Il serait d’ailleurs contraire à toute notre tradition juridique qu'une personne privée, fut-elle artiste, puisse imposer sa volonté sur le domaine public, au détriment de l'intérêt général et de l'usage normal de cette place.

La ville peut donc en réalité parfaitement végétaliser cette place, y planter des arbres pour l'ombrager et installer des bancs au pied de ces arbres, sans que des arguments juridiques puissent faire obstacle à la volonté politique.

La ville et la métropole de Lyon peuvent et donc doivent végétaliser la place des Terreaux, planter des arbres, poser des bancs pour préserver la vie sur cette place qui sans ça deviendra chaque été un four invivable.
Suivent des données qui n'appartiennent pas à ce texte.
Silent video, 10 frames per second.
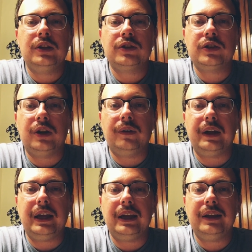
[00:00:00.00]
So
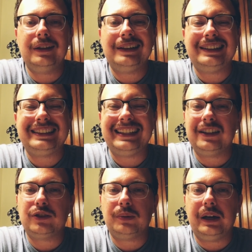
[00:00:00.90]

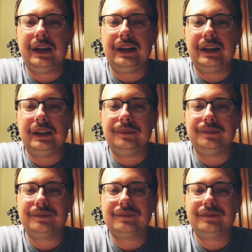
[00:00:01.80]
that's why
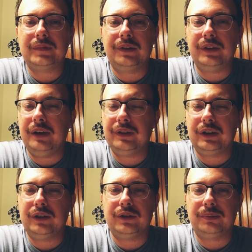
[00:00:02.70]
if you ever
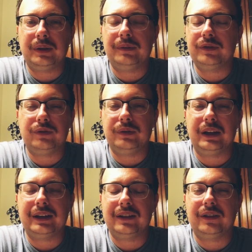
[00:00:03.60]
go to Plymouth, do
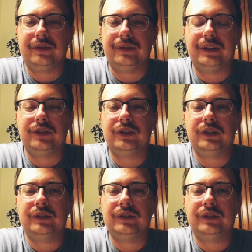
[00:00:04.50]
not get their fish.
Le point de vue de Me Mylène Lussiana, avocate :

Lorsqu’une œuvre s’incorpore à un lieu public, le juge s’efforce de concilier des droits parfois antagonistes : le droit moral de l’architecte au respect de son œuvre, les exigences de la domanialité publique (lieu public, non susceptible d’une appropriation privée), et celles de l’affectation au public (adaptabilité) et de l’intérêt général.

S’agissant de la place des Terreaux, réaménagée par Daniel Buren et Christian Drevet en 1994, la Cour de cassation a énoncé en 2005 que leur "œuvre" se limite à l’alternance orthogonale de 69 mini fontaines de marbre, bordés de 14 piliers (Civ. 1re, 15 mars 2005, n°03-14.820). Elle a jugé que la place est, en soi, un lieu historique, comportant des éléments remarquables (l'Hôtel de Ville, le Palais Saint-Pierre, la fontaine Bartholdi), qui sont librement reproductibles, car ressortissant du domaine public. L’œuvre de MM Buren et Drevet se "fond" dans l’ensemble, lequel est librement reproductible sans leur autorisation (au cas présent, par des éditeurs de cartes postales).

À supposer même que le fait de planter des arbres et d’implanter des bancs publics sur la place des Terreaux puisse être considéré comme une atteinte à leur œuvre – ce qui resterait à démontrer, sur le plan juridique – la jurisprudence considère également que le droit moral de l’architecte ne doit pas aboutir à figer, pour l’éternité et de manière absolue, un ouvrage public.

Le Conseil d’État considère ainsi que le propriétaire d’un ouvrage public peut légalement porter atteinte au droit moral de l'architecte à la condition que l'altération de l'œuvre soit rendue strictement nécessaire par un motif légitime (esthétique, technique ou de sécurité publique) tiré de l'adaptation à des besoins nouveaux ou de l'évolution du service public (CE, 11 sept. 2006, n°265174).

À cet égard, le changement climatique pourrait constituer un motif nouveau et novateur : on sait que le phénomène des îlots de chaleur urbains, qui limite le refroidissement nocturne, va amplifier les vagues de chaleur et de canicule que connaissent les centres urbains. Il conduit les municipalités à végétaliser les villes : tout le débat juridique résidera donc dans l’appréciation du caractère « indispensable » ou non de l’altération de l’œuvre – à supposer, au préalable, que les modifications apportées soient considérées comme une atteinte à l’œuvre.